De acordo com Maria Lourdes Motter (2004), a telenovela brasileira detém dois níveis constitutivos: o melodramático, romântico e sentimental, e o realista, pautado na estrutura do cotidiano, na verossimilhança, comprometido com questões de interesse coletivo. A telenovela não é, portanto, puramente evasiva, porque se ancora no cotidiano social, ao passo que sua dimensão melodramática constitui-se no “esquema subjacente de um sujeito em busca de um objeto” (Ibid., p. 259), que tem de vencer obstáculos para alcançar o final feliz. Entretanto, como afirma Aumont (2004), a própria noção de realismo é relativa, uma vez que nem todas as épocas ou sociedades partilham do mesmo conceito de real ou dão a mesma importância ao mesmo.
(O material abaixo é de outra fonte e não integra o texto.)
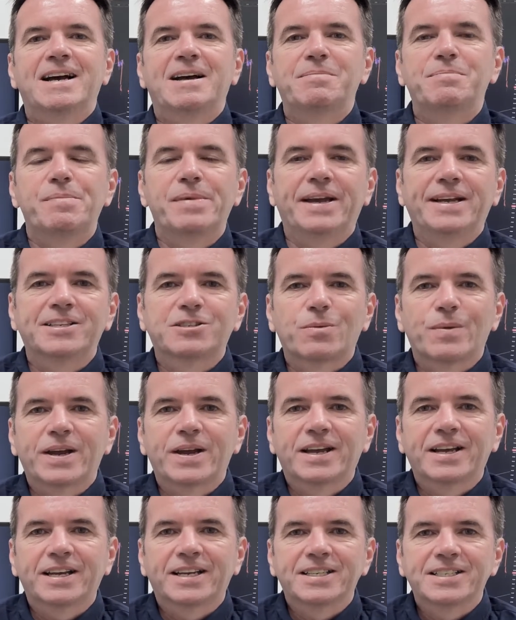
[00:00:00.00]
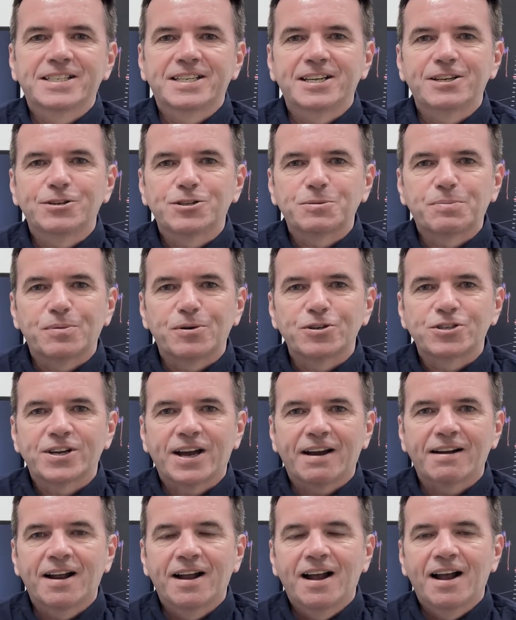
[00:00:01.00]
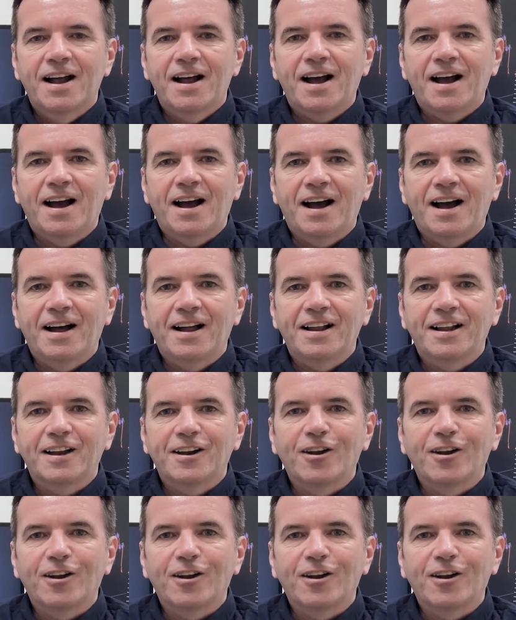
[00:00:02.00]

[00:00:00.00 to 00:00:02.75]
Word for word: and means we can continue to push out uh,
Para o autor, o realismo é, portanto, uma concepção, uma atitude, uma definição particular da representação, enquanto os estilos e escolas realistas, que são distintos entre si, são subordinados a demandas sociais também particulares, e assim, a distintas convenções, o que demonstra o caráter ideal do realismo. Ainda que a conquista pela telenovela de uma linguagem considerada autônoma esteja vinculada a uma maior aproximação à realidade brasileira e contemporânea, seu realismo – que aliás nunca suplantou o melodrama - é também ambíguo como pretensão de representação da sociedade brasileira. Como demonstra Esther Hamburger, ao mesmo tempo em que a telenovela é reconhecida como a sociedade brasileira, promovendo uma “comunidade nacional imaginária”, ela corresponde a uma sociedade idealizada, “mais rica e mais branca que a brasileira” (HAMBURGER, 1998, p.483); ao mesmo tempo em que propõe debates sobre injustiças sociais, contribui para reproduzir “diversos matizes de desigualdade e discriminação” (Ibid., p. 441). Dessa forma, evidenciam-se as contradições e ambiguidades do processo pelo qual o gênero telenovela, nas palavras de Hamburger:

“de seriado voltado para as mulheres e financiado e produzido por companhias de sabão, passou, ao longo de 20 anos, a fenômeno nacional de comunicação multiclassista e produto de exportação líder de audiência” (HAMBURGER, 2005, p. 10).